━━━ Task input
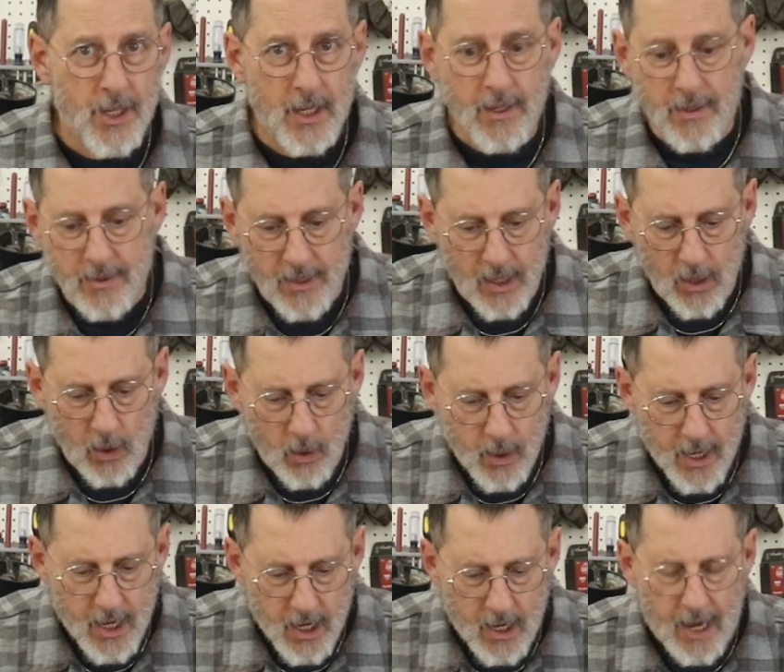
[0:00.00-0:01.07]
And, you know,
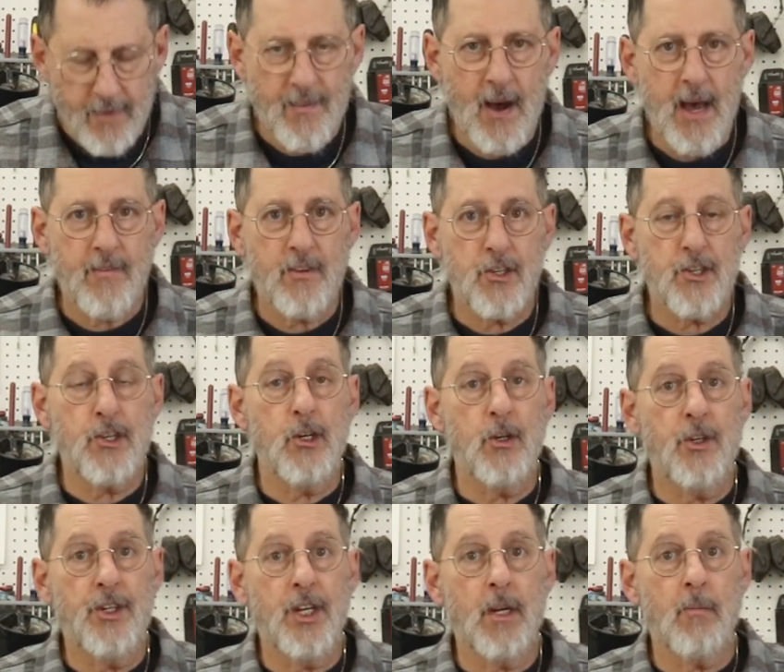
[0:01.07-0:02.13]
if I have a
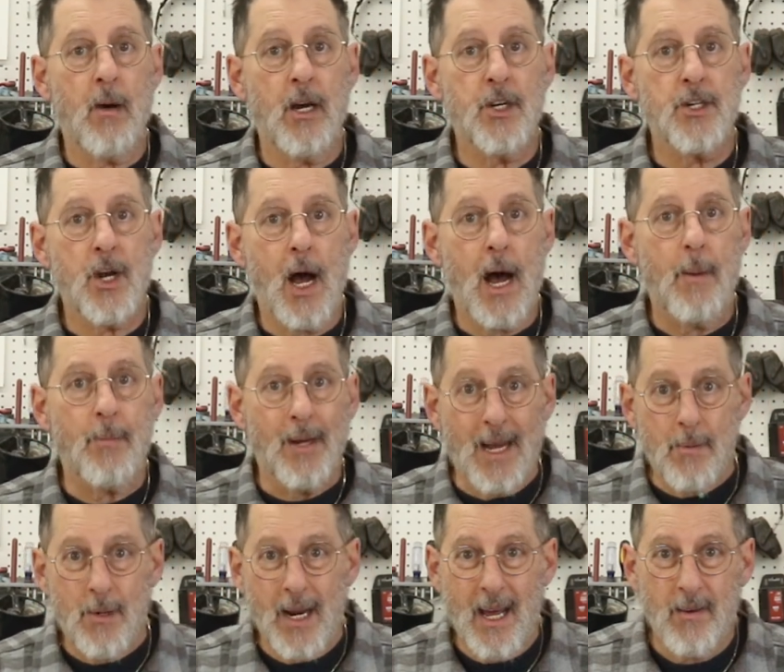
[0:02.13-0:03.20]
student in my shop and
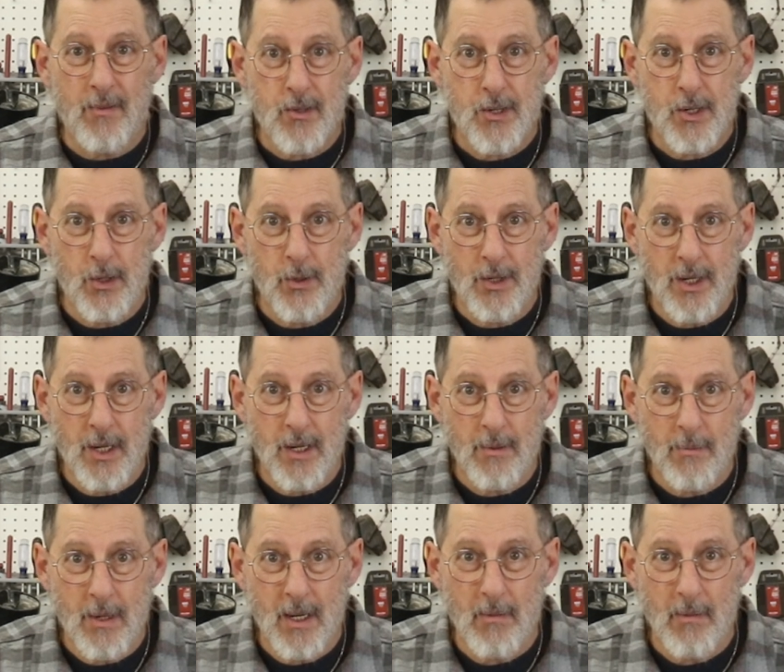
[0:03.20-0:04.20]
I'm going to have a student in,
━━━━━━
Only the pictures are to be left out; copy all the remaining material above exactly.

▶ Exercise response:
[0:00.00-0:01.07]
And, you know,
[0:01.07-0:02.13]
if I have a
[0:02.13-0:03.20]
student in my shop and
[0:03.20-0:04.20]
I'm going to have a student in,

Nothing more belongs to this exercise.